Les documents du Pentagone (7.000 pages de rapport Top-secret du gouvernement des USA au sujet de la guerre du Vietnam) sont la preuve de ceci : juste après l’offensive de Têt (nouvel an Vietnamien), le monde des affaires s’est retourné contre la guerre, parce qu’ils ont pensé qu’elle était trop coûteuse, et bien qu’il y avait encore des propositions dans le gouvernement – ce que nous savons maintenant – pour envoyer davantage de troupes, LBJ (Lyndon B. Johnson) a annoncé qu’il n’enverrait plus de troupes au Vietnam.
Les rapports du Pentagone nous indiquent qu’en raison de la crainte du malaise croissant dans les villes, le gouvernement a dû arrêter la guerre – il n’était pas sûr qu’il allait y avoir assez de troupes pour à la fois en envoyer au Vietnam et rester sur le territoire en cas d’émeutes.
Une des réactions les plus intéressantes pour sortir de 1968 était dans la première publication de la Commission trilatérale, qui a cru qu’il y avait une « crise de démocratie » du fait d’une trop grande participation des masses.
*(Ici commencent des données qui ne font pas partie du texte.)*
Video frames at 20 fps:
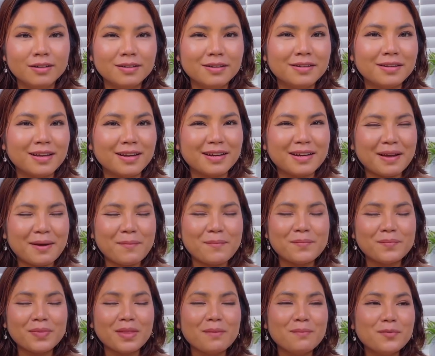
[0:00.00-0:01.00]
nên thành ra
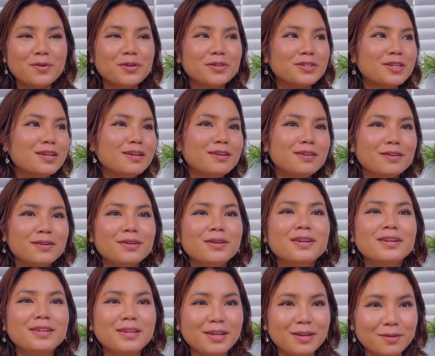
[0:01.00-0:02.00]
mình xin rất
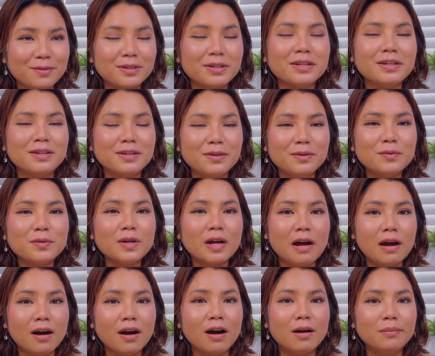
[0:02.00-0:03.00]
là nhiều thì lúc
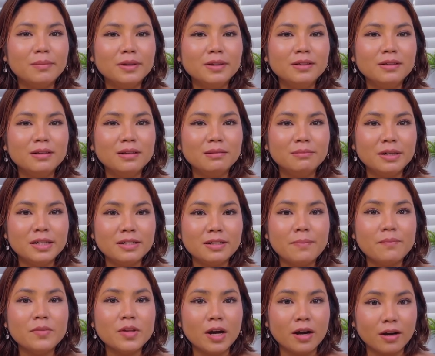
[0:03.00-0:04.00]
đó họ mới mới
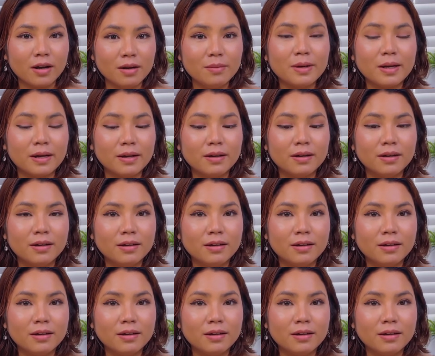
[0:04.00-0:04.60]
chấp nhận các bạn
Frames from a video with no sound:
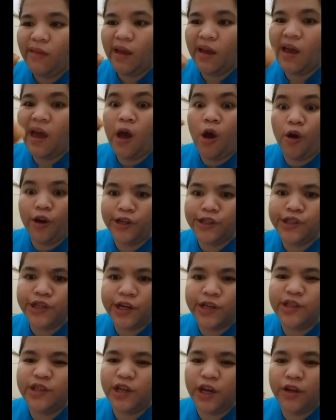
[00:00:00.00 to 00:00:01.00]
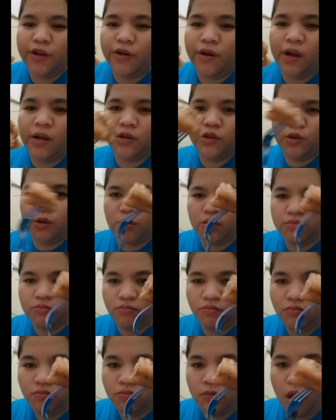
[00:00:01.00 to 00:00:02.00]
Kaya okay siya in general. So,
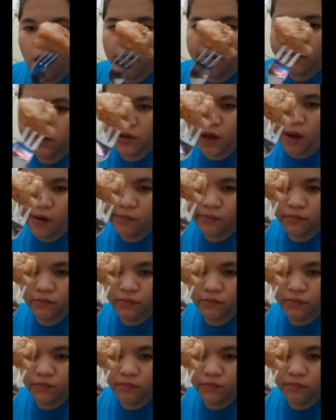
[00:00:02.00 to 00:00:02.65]
yeah.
Dans la fin des années 60, les masses étaient censées être passives, ne pas apparaitre sur la place publique et ne pas faire entendre leurs voix. Quand ce fut le cas, ce fut appelé un « excès de démocratie » et les gens ont craint d’avoir trop fait pression sur le système. Le seul groupe qui n’avait jamais trop exprimé ses opinions étant celui des entreprises, parce que c’était le groupe dont la participation dans la politique était acceptable.
La commission a réclamé plus de modération dans la démocratie et un retour à la passivité. Il a indiqué que les « établissements de l’endoctrinement » – écoles, églises – ne faisaient pas leurs travails, et que ces derniers devaient être plus durs.
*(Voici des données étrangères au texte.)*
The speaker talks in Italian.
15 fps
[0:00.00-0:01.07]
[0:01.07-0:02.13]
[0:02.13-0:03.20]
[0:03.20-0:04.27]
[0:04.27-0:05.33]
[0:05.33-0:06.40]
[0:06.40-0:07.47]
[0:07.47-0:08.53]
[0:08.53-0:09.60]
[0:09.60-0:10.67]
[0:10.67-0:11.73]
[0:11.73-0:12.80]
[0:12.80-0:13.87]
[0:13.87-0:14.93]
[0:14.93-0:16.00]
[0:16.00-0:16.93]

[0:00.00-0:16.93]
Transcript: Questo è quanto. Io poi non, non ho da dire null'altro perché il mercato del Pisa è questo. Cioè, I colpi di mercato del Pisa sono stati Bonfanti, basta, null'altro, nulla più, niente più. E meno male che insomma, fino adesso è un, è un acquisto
La morale réactionnaire a été très dure dans sa réaction aux événements de 1968, en essayant de réprimer la démocratie qui avait réussi à s’étendre – mais pas les mouvements sociaux ou l’activisme qui s’étaient développés. Par exemple, il était inimaginable en 1968 qu’il y ait un groupe international de solidarité en 1980.
Mais la démocratie est encore plus forte maintenant qu’en 1968. Vous devez vous rappeler que, durant le Vietnam, il n’y avait aucune opposition au début de la guerre. Elle s’est développée, mais seulement six ans après l’attaque du sud Viêt-Nam par John F. Kennedy et avec l’augmentation des victimes au sein des troupes. Avec la guerre de l’Irak, l’opposition était là dès le début, avant même qu’une attaque ait été lancée. La guerre de l’Irak était le premier conflit dans l’histoire occidentale dans laquelle une guerre impérialiste a été massivement contestée avant même qu’elle ait été lancée.
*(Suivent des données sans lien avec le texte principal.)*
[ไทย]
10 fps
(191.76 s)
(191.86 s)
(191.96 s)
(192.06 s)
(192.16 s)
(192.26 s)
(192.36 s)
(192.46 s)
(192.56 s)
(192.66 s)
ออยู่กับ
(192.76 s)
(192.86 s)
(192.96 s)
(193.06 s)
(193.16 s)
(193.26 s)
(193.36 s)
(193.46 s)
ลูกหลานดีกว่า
Il y a également d’autres différences. En 1968, c’était sortir des principes de la société que de discuter de la possibilité du retrait du Vietnam. Maintenant, chaque candidat présidentiel mentionne le retrait d’Irak comme un vrai choix de politique.
Il y a également une opposition bien plus grande à l’oppression aujourd’hui qu’il n’y en avait avant. Par exemple, les USA avaient l’habitude de soutenir ou lancer des coups d’états militaires en Amérique latine. Mais la dernière fois où les USA ont soutenu un coup d’état militaire au Venezuela en 2002, ils ont dû abandonner très rapidement parce qu’ il y avait une opposition populaire. Ils ne peuvent plus faire les choses auxquels ils étaient habitués.
Ainsi, je pense que l’impact de 1968 est durable, global et positif.